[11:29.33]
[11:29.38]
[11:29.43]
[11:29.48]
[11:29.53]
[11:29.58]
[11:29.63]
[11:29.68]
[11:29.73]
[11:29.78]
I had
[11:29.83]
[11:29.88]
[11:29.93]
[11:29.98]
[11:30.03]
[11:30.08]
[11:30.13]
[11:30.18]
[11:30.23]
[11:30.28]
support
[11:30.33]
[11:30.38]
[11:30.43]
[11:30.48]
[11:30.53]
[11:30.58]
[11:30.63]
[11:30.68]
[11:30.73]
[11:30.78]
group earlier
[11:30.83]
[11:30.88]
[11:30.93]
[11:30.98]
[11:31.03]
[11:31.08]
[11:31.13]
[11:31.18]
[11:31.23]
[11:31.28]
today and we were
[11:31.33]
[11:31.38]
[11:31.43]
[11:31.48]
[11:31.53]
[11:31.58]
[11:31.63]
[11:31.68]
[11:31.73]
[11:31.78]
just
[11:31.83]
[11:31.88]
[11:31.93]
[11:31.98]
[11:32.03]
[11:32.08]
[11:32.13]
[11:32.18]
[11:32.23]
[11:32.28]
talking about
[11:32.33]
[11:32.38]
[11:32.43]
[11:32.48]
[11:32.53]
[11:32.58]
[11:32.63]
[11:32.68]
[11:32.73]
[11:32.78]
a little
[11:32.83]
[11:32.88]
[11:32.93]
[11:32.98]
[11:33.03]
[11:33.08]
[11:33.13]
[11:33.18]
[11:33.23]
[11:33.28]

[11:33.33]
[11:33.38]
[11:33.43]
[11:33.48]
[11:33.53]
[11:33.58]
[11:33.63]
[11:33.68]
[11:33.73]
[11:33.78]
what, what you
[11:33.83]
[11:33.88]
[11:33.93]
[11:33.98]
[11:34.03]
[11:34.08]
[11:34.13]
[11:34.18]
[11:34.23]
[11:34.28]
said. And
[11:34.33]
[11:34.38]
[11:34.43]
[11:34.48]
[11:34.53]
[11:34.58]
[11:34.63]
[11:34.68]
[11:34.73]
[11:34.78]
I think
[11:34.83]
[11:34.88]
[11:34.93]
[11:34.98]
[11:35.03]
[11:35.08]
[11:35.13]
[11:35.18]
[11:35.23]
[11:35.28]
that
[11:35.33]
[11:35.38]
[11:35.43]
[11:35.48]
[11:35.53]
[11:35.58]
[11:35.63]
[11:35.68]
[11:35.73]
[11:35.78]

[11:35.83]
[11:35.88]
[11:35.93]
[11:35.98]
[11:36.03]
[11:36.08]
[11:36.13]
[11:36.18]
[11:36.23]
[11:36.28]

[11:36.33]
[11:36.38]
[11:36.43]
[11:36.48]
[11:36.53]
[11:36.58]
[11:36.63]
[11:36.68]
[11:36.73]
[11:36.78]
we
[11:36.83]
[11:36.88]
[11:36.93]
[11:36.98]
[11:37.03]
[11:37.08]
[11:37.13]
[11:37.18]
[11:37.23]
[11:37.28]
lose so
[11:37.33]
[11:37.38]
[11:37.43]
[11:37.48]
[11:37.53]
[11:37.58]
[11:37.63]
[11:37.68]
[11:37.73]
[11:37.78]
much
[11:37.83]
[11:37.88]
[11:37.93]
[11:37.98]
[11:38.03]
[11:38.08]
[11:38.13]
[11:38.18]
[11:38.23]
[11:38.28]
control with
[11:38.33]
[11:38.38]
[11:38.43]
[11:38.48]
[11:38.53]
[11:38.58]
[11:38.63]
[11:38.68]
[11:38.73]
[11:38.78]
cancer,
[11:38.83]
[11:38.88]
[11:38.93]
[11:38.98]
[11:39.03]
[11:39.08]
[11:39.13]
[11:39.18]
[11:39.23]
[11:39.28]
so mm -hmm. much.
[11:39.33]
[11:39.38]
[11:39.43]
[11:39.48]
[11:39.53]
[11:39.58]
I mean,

****

[Prompt]:
With the records above in view, retype each one exactly.

[Answer to this task]:
[11:29.33]
[11:29.38]
[11:29.43]
[11:29.48]
[11:29.53]
[11:29.58]
[11:29.63]
[11:29.68]
[11:29.73]
[11:29.78]
I had
[11:29.83]
[11:29.88]
[11:29.93]
[11:29.98]
[11:30.03]
[11:30.08]
[11:30.13]
[11:30.18]
[11:30.23]
[11:30.28]
support
[11:30.33]
[11:30.38]
[11:30.43]
[11:30.48]
[11:30.53]
[11:30.58]
[11:30.63]
[11:30.68]
[11:30.73]
[11:30.78]
group earlier
[11:30.83]
[11:30.88]
[11:30.93]
[11:30.98]
[11:31.03]
[11:31.08]
[11:31.13]
[11:31.18]
[11:31.23]
[11:31.28]
today and we were
[11:31.33]
[11:31.38]
[11:31.43]
[11:31.48]
[11:31.53]
[11:31.58]
[11:31.63]
[11:31.68]
[11:31.73]
[11:31.78]
just
[11:31.83]
[11:31.88]
[11:31.93]
[11:31.98]
[11:32.03]
[11:32.08]
[11:32.13]
[11:32.18]
[11:32.23]
[11:32.28]
talking about
[11:32.33]
[11:32.38]
[11:32.43]
[11:32.48]
[11:32.53]
[11:32.58]
[11:32.63]
[11:32.68]
[11:32.73]
[11:32.78]
a little
[11:32.83]
[11:32.88]
[11:32.93]
[11:32.98]
[11:33.03]
[11:33.08]
[11:33.13]
[11:33.18]
[11:33.23]
[11:33.28]

[11:33.33]
[11:33.38]
[11:33.43]
[11:33.48]
[11:33.53]
[11:33.58]
[11:33.63]
[11:33.68]
[11:33.73]
[11:33.78]
what, what you
[11:33.83]
[11:33.88]
[11:33.93]
[11:33.98]
[11:34.03]
[11:34.08]
[11:34.13]
[11:34.18]
[11:34.23]
[11:34.28]
said. And
[11:34.33]
[11:34.38]
[11:34.43]
[11:34.48]
[11:34.53]
[11:34.58]
[11:34.63]
[11:34.68]
[11:34.73]
[11:34.78]
I think
[11:34.83]
[11:34.88]
[11:34.93]
[11:34.98]
[11:35.03]
[11:35.08]
[11:35.13]
[11:35.18]
[11:35.23]
[11:35.28]
that
[11:35.33]
[11:35.38]
[11:35.43]
[11:35.48]
[11:35.53]
[11:35.58]
[11:35.63]
[11:35.68]
[11:35.73]
[11:35.78]

[11:35.83]
[11:35.88]
[11:35.93]
[11:35.98]
[11:36.03]
[11:36.08]
[11:36.13]
[11:36.18]
[11:36.23]
[11:36.28]

[11:36.33]
[11:36.38]
[11:36.43]
[11:36.48]
[11:36.53]
[11:36.58]
[11:36.63]
[11:36.68]
[11:36.73]
[11:36.78]
we
[11:36.83]
[11:36.88]
[11:36.93]
[11:36.98]
[11:37.03]
[11:37.08]
[11:37.13]
[11:37.18]
[11:37.23]
[11:37.28]
lose so
[11:37.33]
[11:37.38]
[11:37.43]
[11:37.48]
[11:37.53]
[11:37.58]
[11:37.63]
[11:37.68]
[11:37.73]
[11:37.78]
much
[11:37.83]
[11:37.88]
[11:37.93]
[11:37.98]
[11:38.03]
[11:38.08]
[11:38.13]
[11:38.18]
[11:38.23]
[11:38.28]
control with
[11:38.33]
[11:38.38]
[11:38.43]
[11:38.48]
[11:38.53]
[11:38.58]
[11:38.63]
[11:38.68]
[11:38.73]
[11:38.78]
cancer,
[11:38.83]
[11:38.88]
[11:38.93]
[11:38.98]
[11:39.03]
[11:39.08]
[11:39.13]
[11:39.18]
[11:39.23]
[11:39.28]
so mm -hmm. much.
[11:39.33]
[11:39.38]
[11:39.43]
[11:39.48]
[11:39.53]
[11:39.58]
I mean,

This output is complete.